Jonathan Greenblatt, the CEO of the Anti-Defamation League (ADL), spoke as a guest on The View a day after Whoopi Goldberg’s controversial comments to discuss why it was important to preserve the memory of what the Holocaust represented.

Appearing on the show on Tuesday, Greenblatt explained that it was critical to combat misinformation about the Holocaust to ensure that such a devastating event could never come to happen again.

“The Holocaust happened and we need to learn from this genocide if we want to prevent future tragedies from happening,” Jonathan Greenblatt said.

The controversy on Tuesday stemmed from a story about schools banning the graphic novel Maus, a celebrated work of historical fiction that depicted the tragedy of the Holocaust through the use of anthropomorphic mice.

Talking about the book’s ban on The View daytime talk show, actress Whoopi Goldberg said that the Holocaust was “not about race,” but “man’s inhumanity to other man.”

“This is white people doing it to white people, so y’all going to fight amongst yourselves,” she continued.

Apologizing later that night, and again on Tuesday’s episode, Whoopi was suspended from the show for two weeks to reflect, according to ABC News President Kim Godwin, as backlash for the star’s comments mounted.

“My words upset so many people, which was never my intention,” she said Tuesday morning. “I understand why now and for that I am deeply, deeply grateful because the information I got was really helpful and helped me understand some different things.”

ADL CEO Jonathan Greenblatt spoke on 'The View' following Whoopi Goldberg's controversial comments
ADL CEO Jonathan Greenblatt spoke on ‘The View’ following Whoopi Goldberg’s controversial comments. Photo Credit: Instagram

To better help understand and educate The View panel, and their audience, the show did damage control by having ADL CEO Jonathan Greenblatt as a guest on Tuesday, to speak about the plight of the Jewish people during World War II.

He also suggested that the show should add a Jewish host to better articulate issues of antisemitism “every single day.”

Under the Nazi’s occupation of Europe during WWII, about a third of the world’s Jewish population – roughly 6 million Jews – were killed as part of the Holocaust’s genocidal mass extermination.

Many people around the world are unaware, however, that the Nazi’s also murdered roughly 100,000 gay men and close to 25,000 Afro-Germans living in the country as Hitler’s regime came to power.

The discussion opened a can of worms for The View host, whose own perplexing history with the Jewish community has also been scrutinized over the years.

Born Caryn Elaine Johnson, Whoopi Goldberg changed her name before becoming a star in Hollywood. She once stated that she identifies with the Jewish people, and that it was part of her family heritage. According to Henry Louis Gates Jr., host of the PBS series Finding Your Roots, Whoopi’s ancestry showed no signs of German or Jewish descent.

Speaking on The Late Show with Stephen Colbert, she said that in the moment, as a Black person, she thought of racism as being based on skin color, but later realized that not everyone feels that way.

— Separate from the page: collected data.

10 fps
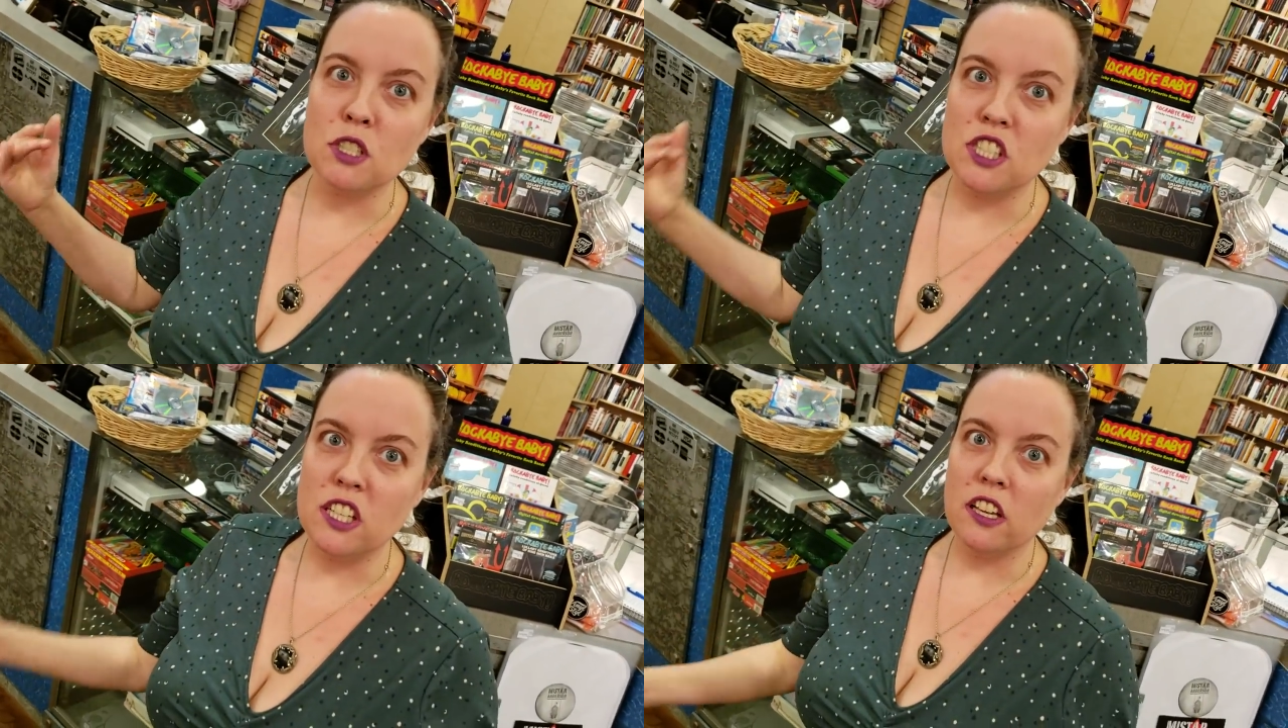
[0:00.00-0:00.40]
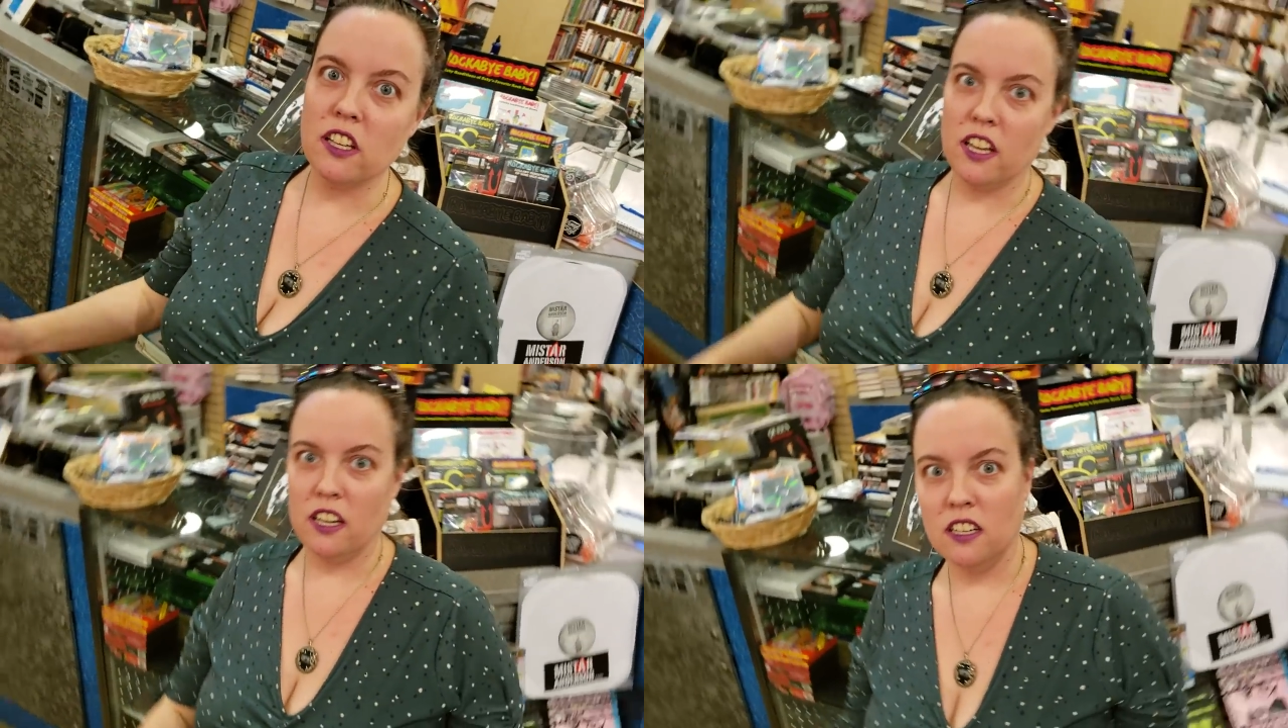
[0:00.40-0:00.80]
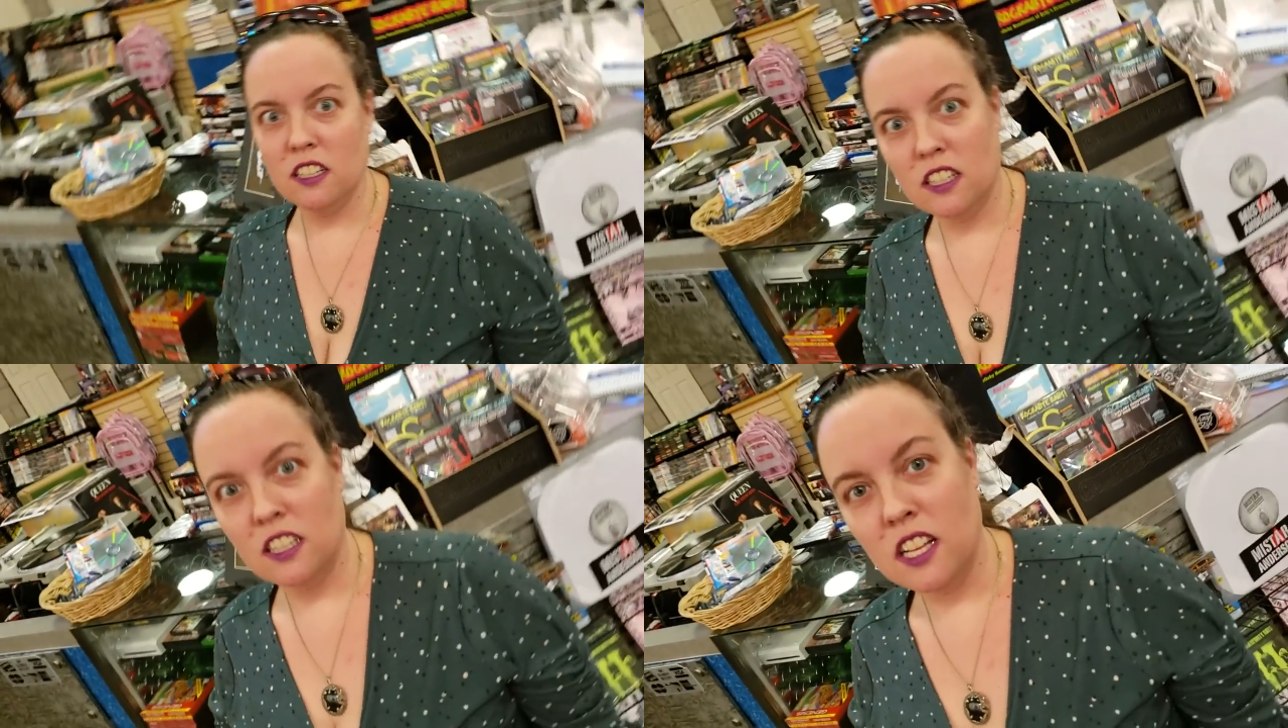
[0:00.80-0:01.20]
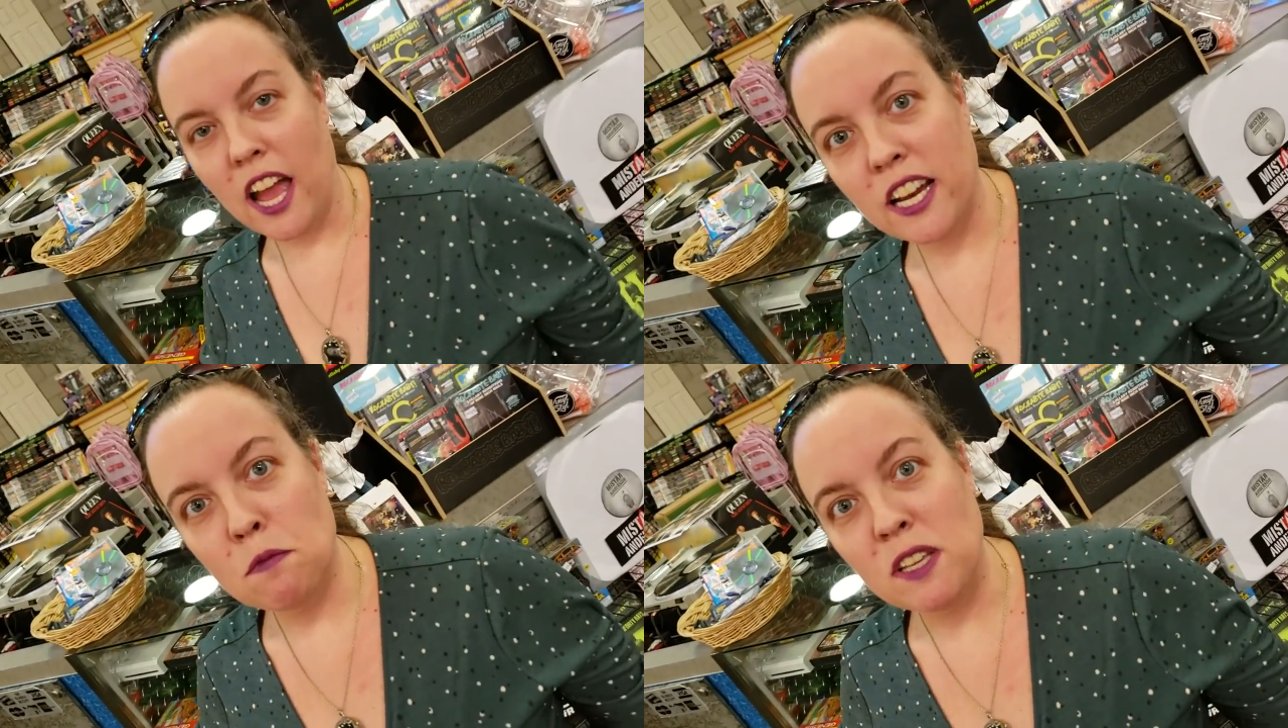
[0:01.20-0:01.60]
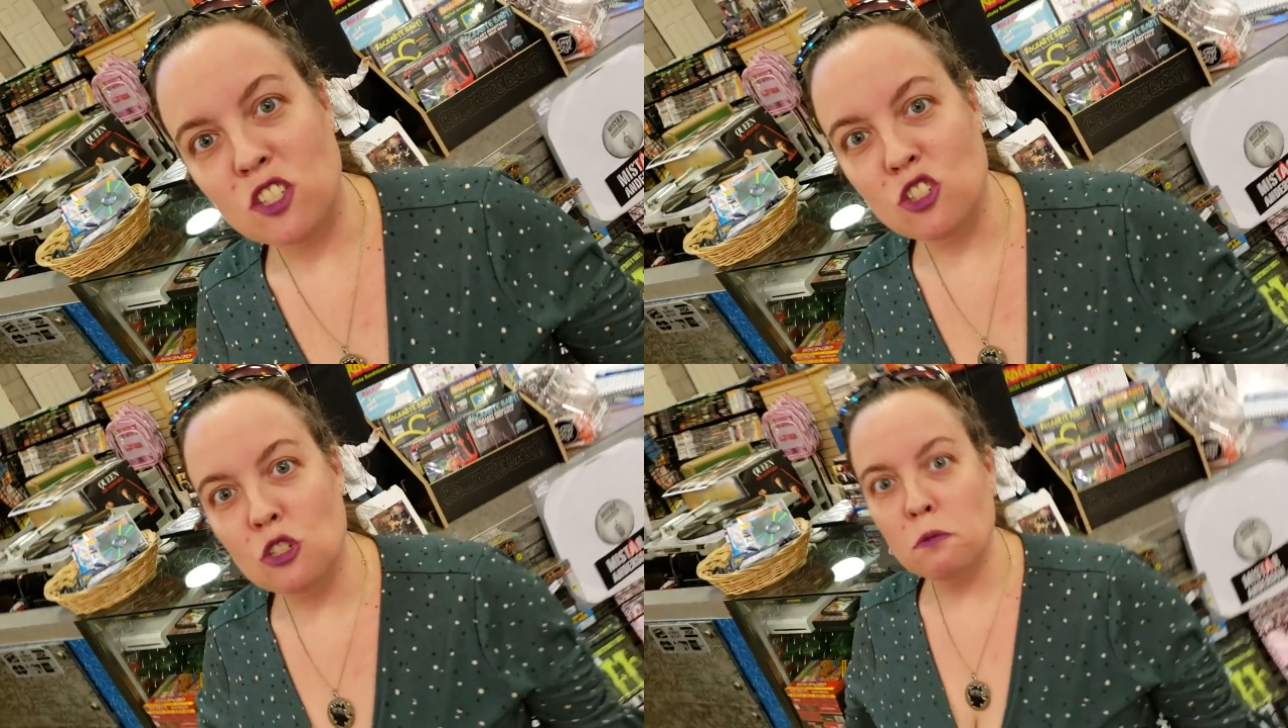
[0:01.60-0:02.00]
Brazilian. Jiu-jitsu. And it
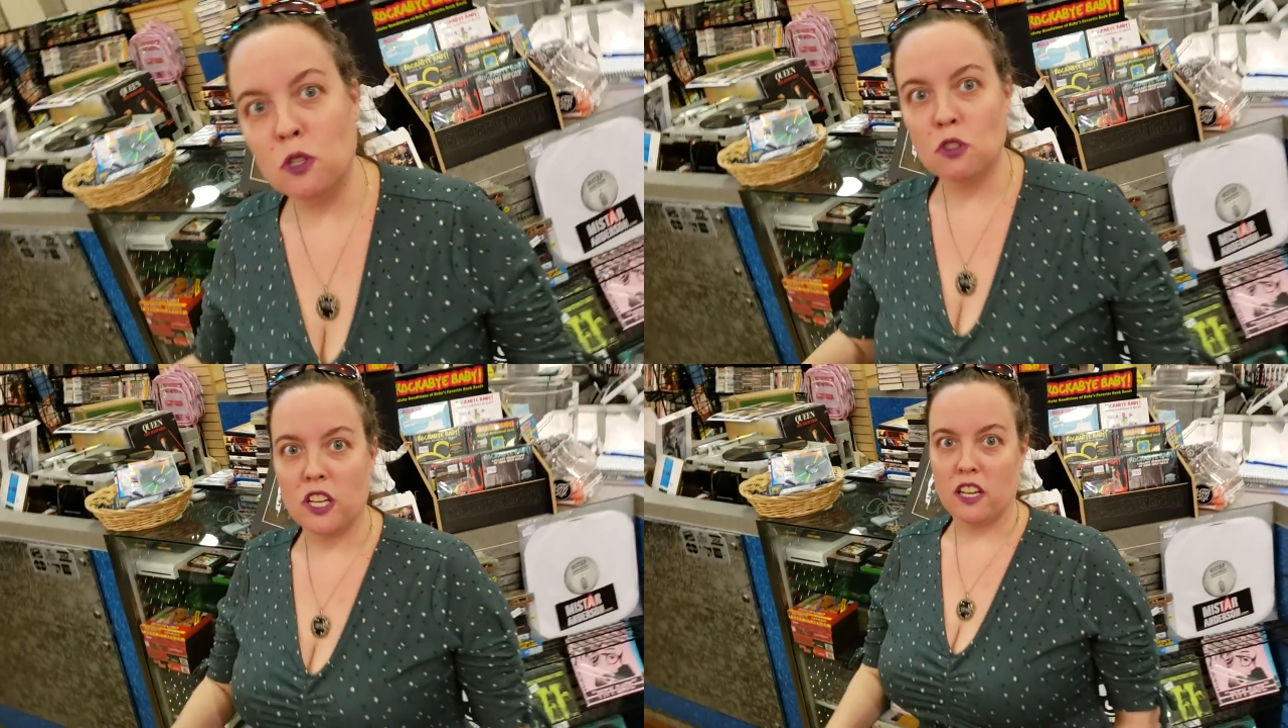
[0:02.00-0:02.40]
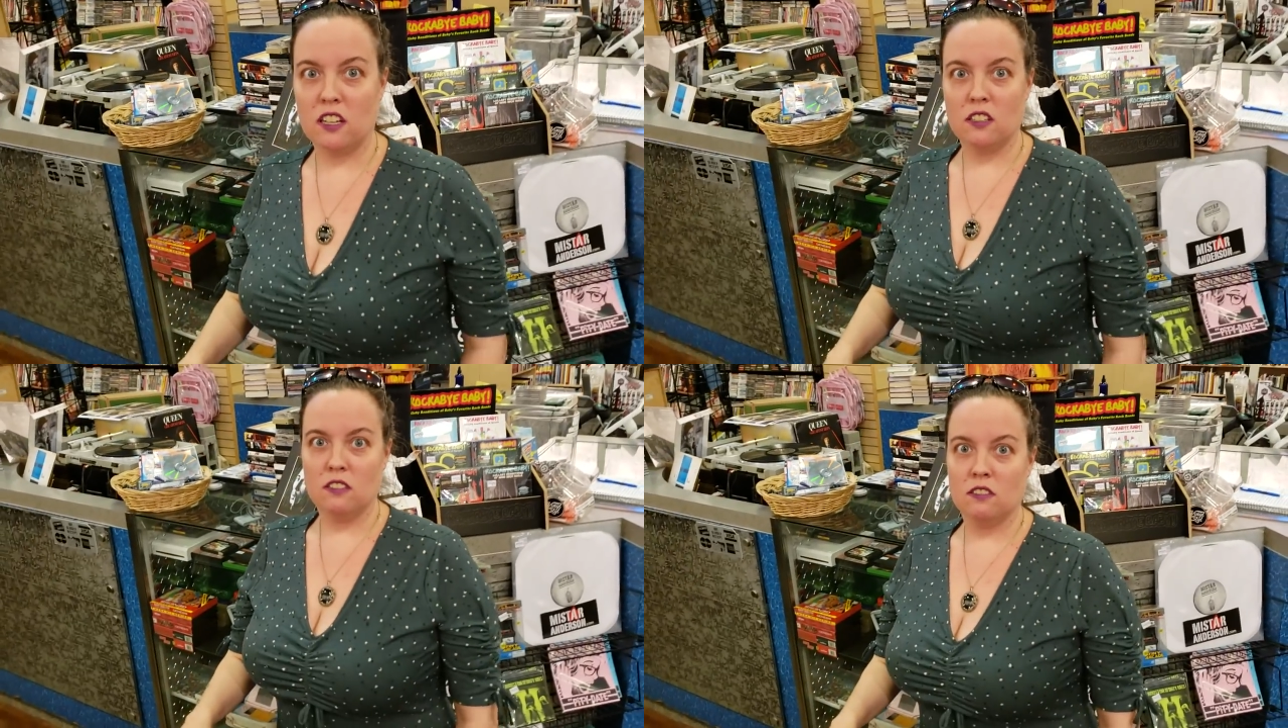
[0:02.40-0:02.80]
means new music.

“It is indeed about race because Hitler and the Nazis considered Jews to be an inferior race,” Whoopi said in her apology on Tuesday. “Now, words matter, and mine are no exception. I regret my comments, as I said, and I stand corrected. I also stand with the Jewish people, as they know and y’all know because I’ve always done that.”

Although ADL CEO Jonathan Greenblatt stressed the importance of remembering and correcting misinformation about the Holocaust, there were still a myriad of issues laid bare in the wake of Whoopi’s suspension.

Aside from many American Jews, who are primarily Ashkenazi in origin, most people outside the Jewish community are unaware that racism and colorism are at play within global Judaism, as well. Sephardic Jews, or Hispanic Jews from Spain and Portugal, make up roughly 15 to 20 percent of the total Jewish population (some 3.5 million people). Mizrahi Jews, the descendants of Jews from Western Africa and East Asia, also total around 4.6 million people worldwide.

“If you are a race, an ethnicity, as Jews are, that have suffered persecution over many, many centuries, principally because that happens to be who you are, happens to be who your parents are, happens to be who your ancestors are, then that is racism,” author David Baddiel once stated. “There is no other word for it.”